Will kids today take to Tarzan? It would only be shocking if they didn’t. The most interesting thing about Tarzan is that while he changes, swinging from book to comic strip to movie, he never loosens his grip on our imaginations. First appearing in All-Story magazine in 1912, he has few rivals for the title of the century’s most durable literary hero. As Tom Schumacher, president of Disney animation, says, “We love Tarzan because of the fundamental sense of adventure and the fact that he is primal man who can take control of the world through a set of skills that we would all desire to have.”
The fact is, the fantasy succeeds because it only plays in our imaginations.
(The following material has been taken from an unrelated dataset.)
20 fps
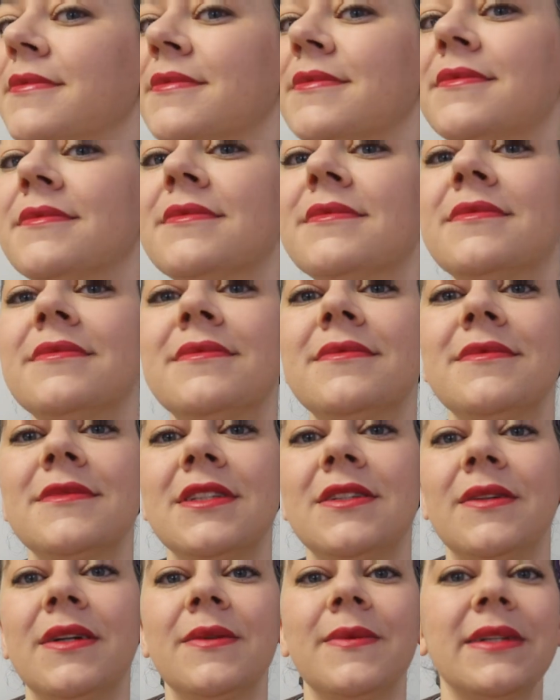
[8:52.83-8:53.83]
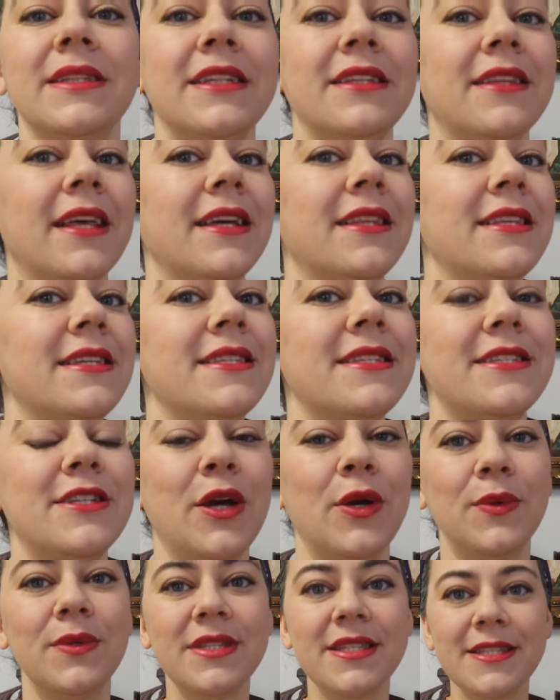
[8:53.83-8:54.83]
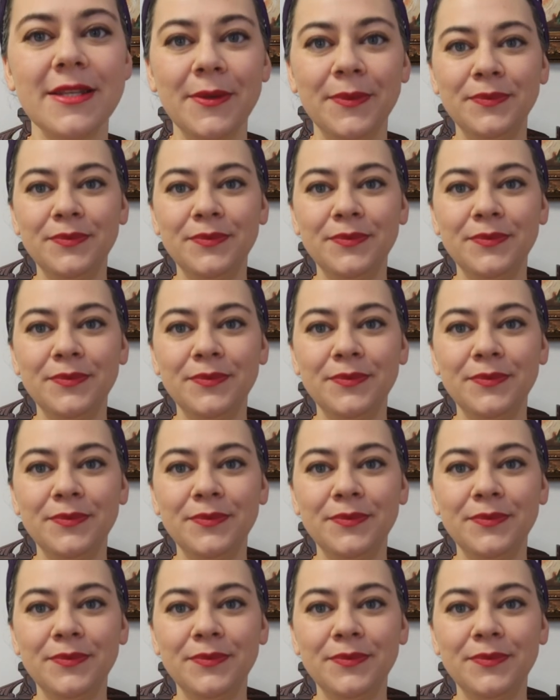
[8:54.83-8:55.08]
Oh, I really like these stones.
As Schumacher notes, what makes Tarzan perfect for a cartoon is that Tarzan’s moves, as Burroughs describes them, aren’t things a human can do. No one, certainly not a kid, wants to look foolish. So sooner or later we all put aside playing Tarzan. But the idea of Tarzan is something to conjure with forever. In fact, the older one becomes, the more alluring the Ape Man’s appeal. We age, he doesn’t. We struggle to hack through life’s viney complications, he soars overhead. Part savage, part polymath, this cornball fantasy figure hasn’t aged a day. Me Tarzan? You bet.